Exactly the lines from the one holding "[0:00.00-0:01.07]" through the end of the material below must be printed, nothing more, and the pictures must be dropped.

**Dataset records**

·····

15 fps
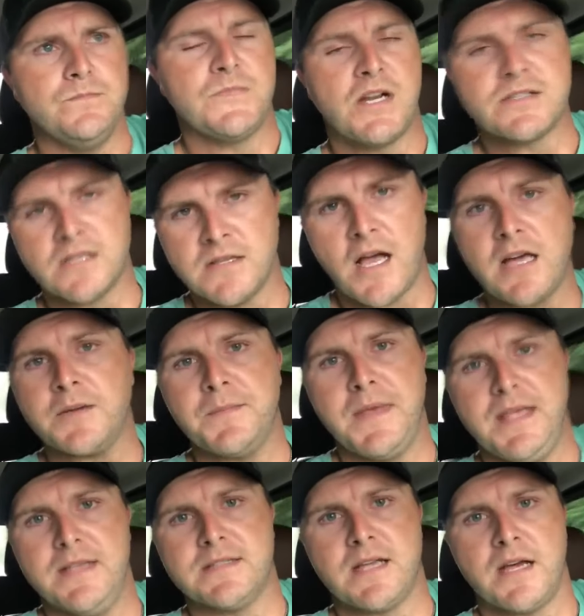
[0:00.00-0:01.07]
there's a lot of
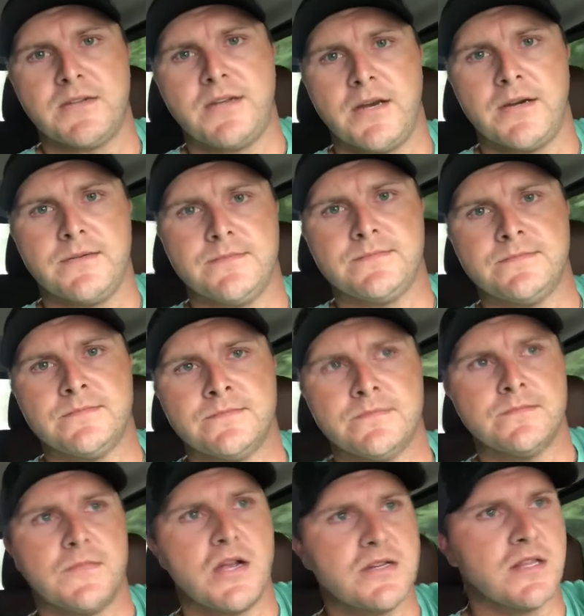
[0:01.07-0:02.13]
me's out there.
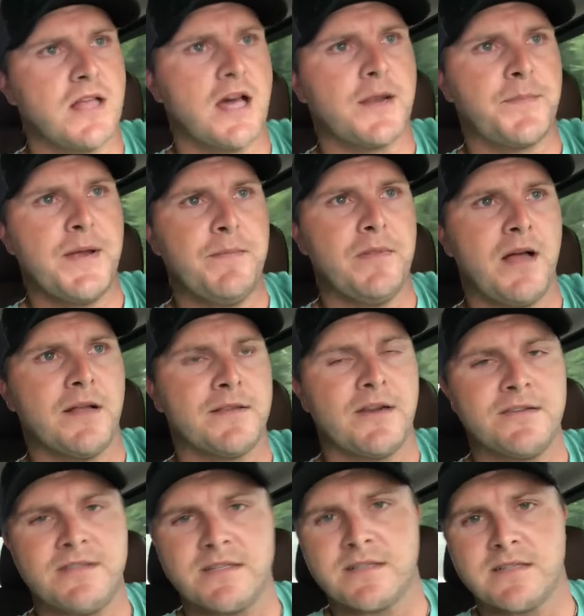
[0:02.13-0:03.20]
There's a lot of people out
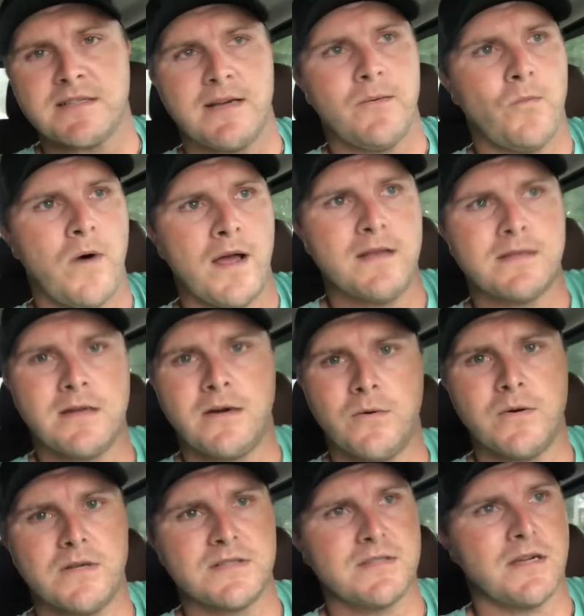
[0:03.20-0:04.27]
there just because I'm white and
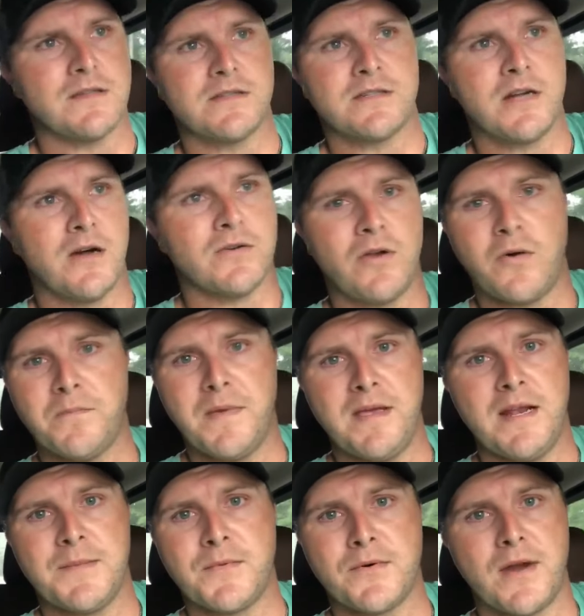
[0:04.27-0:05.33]
talk with a southern drawl don't
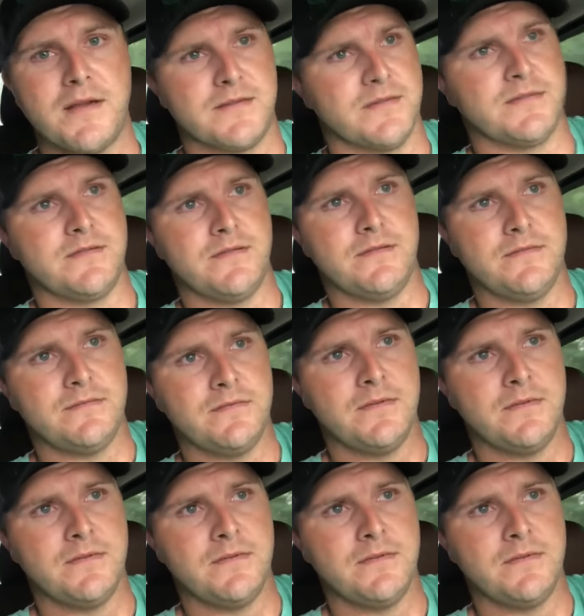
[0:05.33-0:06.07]
mean I'm a racist.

·····

**Response box**
[0:00.00-0:01.07]
there's a lot of
[0:01.07-0:02.13]
me's out there.
[0:02.13-0:03.20]
There's a lot of people out
[0:03.20-0:04.27]
there just because I'm white and
[0:04.27-0:05.33]
talk with a southern drawl don't
[0:05.33-0:06.07]
mean I'm a racist.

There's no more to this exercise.